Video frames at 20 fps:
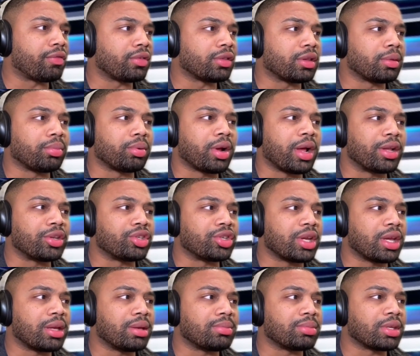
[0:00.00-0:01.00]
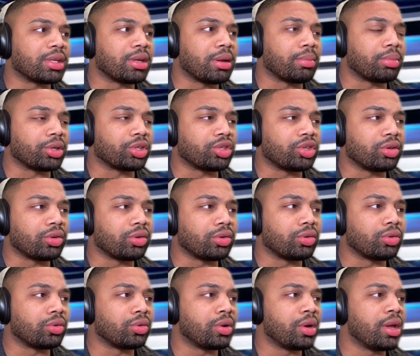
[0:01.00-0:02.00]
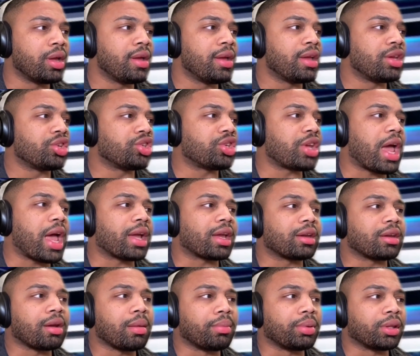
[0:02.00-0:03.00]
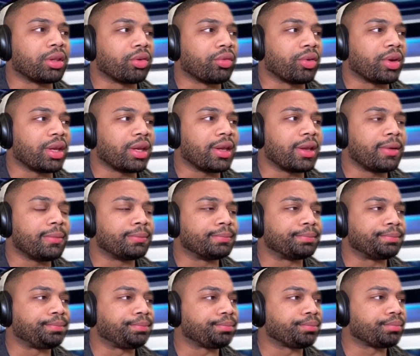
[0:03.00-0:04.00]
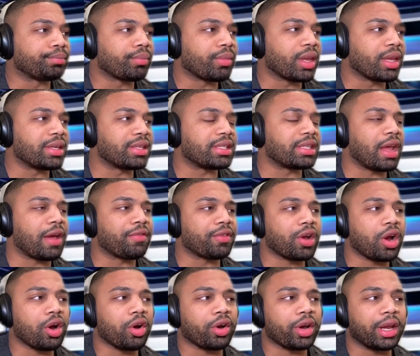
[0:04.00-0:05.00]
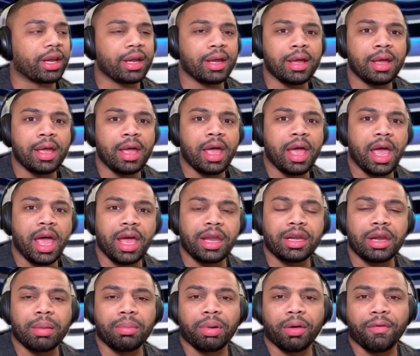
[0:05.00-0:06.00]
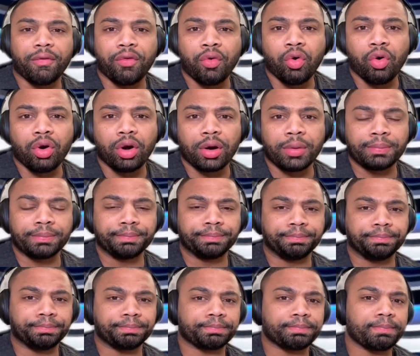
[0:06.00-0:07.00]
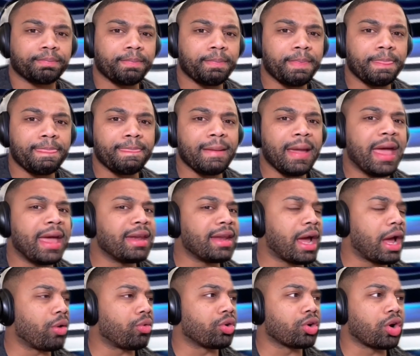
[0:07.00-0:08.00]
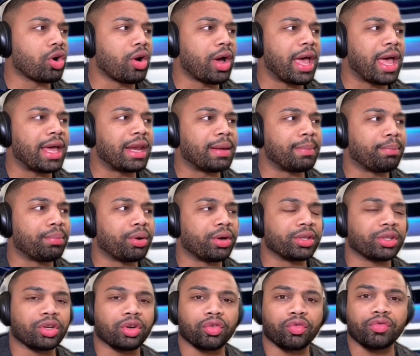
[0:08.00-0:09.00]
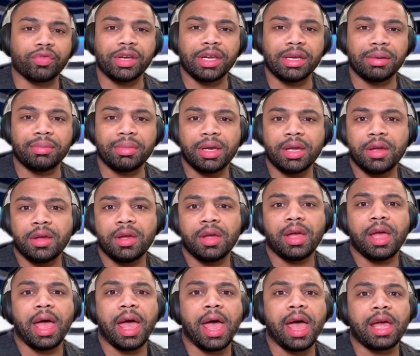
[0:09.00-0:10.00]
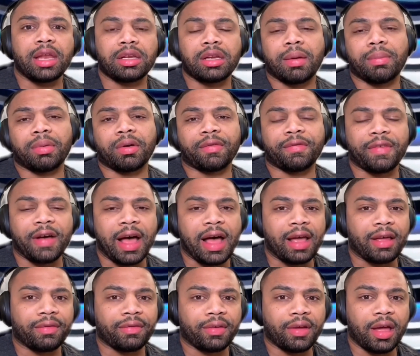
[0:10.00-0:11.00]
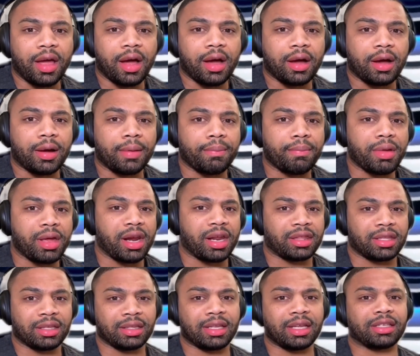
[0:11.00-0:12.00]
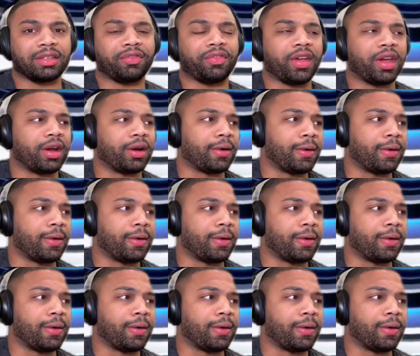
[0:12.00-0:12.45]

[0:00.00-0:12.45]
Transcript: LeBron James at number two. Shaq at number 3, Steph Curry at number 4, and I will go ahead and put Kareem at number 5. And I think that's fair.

◆ ◆ ◆ ◆

The records above should be repeated exactly, with no pictures in the copy.

_Solution below_:
Video frames at 20 fps:
[0:00.00-0:01.00]
[0:01.00-0:02.00]
[0:02.00-0:03.00]
[0:03.00-0:04.00]
[0:04.00-0:05.00]
[0:05.00-0:06.00]
[0:06.00-0:07.00]
[0:07.00-0:08.00]
[0:08.00-0:09.00]
[0:09.00-0:10.00]
[0:10.00-0:11.00]
[0:11.00-0:12.00]
[0:12.00-0:12.45]

[0:00.00-0:12.45]
Transcript: LeBron James at number two. Shaq at number 3, Steph Curry at number 4, and I will go ahead and put Kareem at number 5. And I think that's fair.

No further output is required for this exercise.